In the records that follow, find each line with "Silent" and pull it out.
#### EXERCISE DATA ####
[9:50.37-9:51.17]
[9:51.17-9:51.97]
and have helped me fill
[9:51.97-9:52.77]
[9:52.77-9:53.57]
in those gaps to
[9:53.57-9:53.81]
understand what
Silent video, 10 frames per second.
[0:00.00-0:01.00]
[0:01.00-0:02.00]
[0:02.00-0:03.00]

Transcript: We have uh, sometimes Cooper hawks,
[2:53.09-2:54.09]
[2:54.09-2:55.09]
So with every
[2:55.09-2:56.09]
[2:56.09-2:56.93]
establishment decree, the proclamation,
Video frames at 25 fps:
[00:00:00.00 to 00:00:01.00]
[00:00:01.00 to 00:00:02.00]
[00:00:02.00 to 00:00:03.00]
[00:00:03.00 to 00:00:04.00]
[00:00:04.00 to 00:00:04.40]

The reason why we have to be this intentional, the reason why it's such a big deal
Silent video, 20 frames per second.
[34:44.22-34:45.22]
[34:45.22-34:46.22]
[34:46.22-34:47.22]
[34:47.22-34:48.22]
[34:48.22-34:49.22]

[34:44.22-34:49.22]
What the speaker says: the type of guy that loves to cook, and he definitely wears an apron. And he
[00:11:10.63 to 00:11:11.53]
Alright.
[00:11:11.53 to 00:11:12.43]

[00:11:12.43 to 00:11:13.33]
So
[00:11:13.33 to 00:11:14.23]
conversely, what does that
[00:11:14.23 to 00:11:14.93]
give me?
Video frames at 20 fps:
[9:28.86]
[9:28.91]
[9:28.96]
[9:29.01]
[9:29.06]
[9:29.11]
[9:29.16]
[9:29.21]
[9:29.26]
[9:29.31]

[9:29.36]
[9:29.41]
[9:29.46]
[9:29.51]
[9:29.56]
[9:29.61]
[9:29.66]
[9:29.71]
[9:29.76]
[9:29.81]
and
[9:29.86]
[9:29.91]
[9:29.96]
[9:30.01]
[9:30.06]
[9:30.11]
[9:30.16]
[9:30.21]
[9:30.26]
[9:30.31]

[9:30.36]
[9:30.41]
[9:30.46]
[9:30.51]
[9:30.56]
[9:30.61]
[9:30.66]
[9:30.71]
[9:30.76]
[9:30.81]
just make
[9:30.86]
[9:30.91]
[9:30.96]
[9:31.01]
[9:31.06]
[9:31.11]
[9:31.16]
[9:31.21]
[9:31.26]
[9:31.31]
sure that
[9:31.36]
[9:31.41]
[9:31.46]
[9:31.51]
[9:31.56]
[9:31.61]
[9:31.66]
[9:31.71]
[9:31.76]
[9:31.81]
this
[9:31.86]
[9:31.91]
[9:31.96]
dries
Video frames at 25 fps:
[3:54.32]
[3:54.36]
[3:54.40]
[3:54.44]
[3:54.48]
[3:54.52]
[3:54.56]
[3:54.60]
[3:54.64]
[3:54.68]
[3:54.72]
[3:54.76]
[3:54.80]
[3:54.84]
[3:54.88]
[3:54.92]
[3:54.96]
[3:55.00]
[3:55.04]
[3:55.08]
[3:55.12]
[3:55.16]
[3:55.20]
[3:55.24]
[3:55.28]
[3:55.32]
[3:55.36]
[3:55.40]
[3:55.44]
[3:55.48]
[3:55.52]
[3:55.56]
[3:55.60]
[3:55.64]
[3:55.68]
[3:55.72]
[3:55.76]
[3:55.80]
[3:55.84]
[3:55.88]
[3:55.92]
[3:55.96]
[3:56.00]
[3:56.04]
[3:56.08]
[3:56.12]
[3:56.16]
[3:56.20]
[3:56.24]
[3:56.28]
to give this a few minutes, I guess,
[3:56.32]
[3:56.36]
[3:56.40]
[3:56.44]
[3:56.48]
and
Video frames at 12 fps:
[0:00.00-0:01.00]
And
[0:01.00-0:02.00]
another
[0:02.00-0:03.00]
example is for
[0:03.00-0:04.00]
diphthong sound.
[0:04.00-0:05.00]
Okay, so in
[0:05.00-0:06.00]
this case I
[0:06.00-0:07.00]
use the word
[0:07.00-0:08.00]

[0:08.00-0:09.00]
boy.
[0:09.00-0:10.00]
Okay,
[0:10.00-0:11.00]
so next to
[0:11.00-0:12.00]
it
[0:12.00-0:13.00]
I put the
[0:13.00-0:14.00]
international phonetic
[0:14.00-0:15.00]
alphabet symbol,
####
WRITTEN ANSWER ▸
Silent video, 10 frames per second.
Silent video, 20 frames per second.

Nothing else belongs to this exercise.